5. The method according to any one of the preceding claims, characterized in that one of the modified Ge ^¬ speed (84, 86, v, VLA-v3a) different Maximalge ^¬ speed (vmla-vm3a, G1-G3) of the rail vehicle (2) in Depending on the changed speed (84, 86, v, vla-v3a) is determined (120, 150).

6. The method according to claim 5,

characterized in that the maximum speed

(vmla-vm3a, G1-G3) as a product of a Sicherheitsfak ^¬ gate and the changed speed (84, 86, v, vla-v3a) is determined.

7. The method according to any one of the preceding claims,

characterized in that the speed (84, 86, v) is decreased, the vibration state quantity (66) is measured while decreasing the speed (84, 86, v) and the speed (84, 86, v) is reduced so long, until the vibration state quantity (66) falls below a predetermined limit (76) by the reduction of the speed (84, 86, v).

8. The method according to any one of the preceding claims,

characterized in that the speed (84, 86, v) is changed to a discrete speed value (vlb, v3b) and thus stepwise.

9. The method according to any one of the preceding claims,

characterized in that the speed (84, 86, v) is reduced with a constant delay (bl-b3).

10. The method according to any one of the preceding claims, characterized in that at multiple occurrences of a critical state of vibration (KSZ) of the wheelset (12) the speed (84, 86, v) is permanently reduced to a predetermined speed value (G6).

11. The method according to any one of the preceding claims, characterized in that the speed (84, 86, v) is changed above a predetermined Mindestge speed (vOO) only when a critical vibration condition (KSZ) of the wheelset (12) occurs.

12. The method according to any one of the preceding claims, characterized in that the speed (84, 86, v) of the rail vehicle (2) using GPS information (82, 50) to the current position of the rail vehicle (2) is changed ,

13. The method according to any one of the preceding claims,

characterized in that the speed (84, 86, v) of the rail vehicle (2) is changed by using a measuring signal (46) of a track measuring device (20) mounted on the vehicle side.

14. The method according to any one of the preceding claims,

characterized in that an attenuation (14) of the vibration of the rail vehicle (2) is changed.
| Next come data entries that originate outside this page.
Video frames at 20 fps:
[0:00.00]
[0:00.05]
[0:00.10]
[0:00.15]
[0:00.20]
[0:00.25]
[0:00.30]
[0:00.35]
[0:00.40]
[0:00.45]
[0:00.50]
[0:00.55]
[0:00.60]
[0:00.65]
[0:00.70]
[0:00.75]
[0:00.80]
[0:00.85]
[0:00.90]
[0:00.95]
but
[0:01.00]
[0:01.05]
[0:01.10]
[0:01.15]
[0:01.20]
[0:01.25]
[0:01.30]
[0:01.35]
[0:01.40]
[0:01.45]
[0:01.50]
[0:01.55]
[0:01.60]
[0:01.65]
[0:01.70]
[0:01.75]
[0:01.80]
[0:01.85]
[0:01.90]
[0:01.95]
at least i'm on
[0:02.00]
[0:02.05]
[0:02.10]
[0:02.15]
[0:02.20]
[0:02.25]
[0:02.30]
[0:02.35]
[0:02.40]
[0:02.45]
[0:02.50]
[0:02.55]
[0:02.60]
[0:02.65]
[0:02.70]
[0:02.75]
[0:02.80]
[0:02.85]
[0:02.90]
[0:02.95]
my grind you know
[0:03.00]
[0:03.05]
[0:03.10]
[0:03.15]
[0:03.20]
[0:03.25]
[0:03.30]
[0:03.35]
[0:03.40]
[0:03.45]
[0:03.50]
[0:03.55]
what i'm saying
15. The method according to any one of the preceding claims,

characterized in that the change in the VELOCITY ^¬ speed (84, 86, v) in a functional dependency of the oscillation state variable (66) is brought.

16. The method according to any one of the preceding claims,

characterized in that the stabilization is a weakening of a lateral vibration of the wheelset (12) of the

Rail vehicle (2) is.

17. Arrangement (4) for stabilizing a rail vehicle (2) comprising a wheel set (12) and a drive unit (22) for acceleration and / or deceleration of the rail vehicle (2), having a determination device (18) for determining a vibration state variable ( 66) of the wheel set (12), characterized by a control unit (26), which is used to control the drive unit (22) using the

Vibration state quantity (66) of the wheel set (12) for changing the speed (84, 86, v) of the rail vehicle (2) is prepared.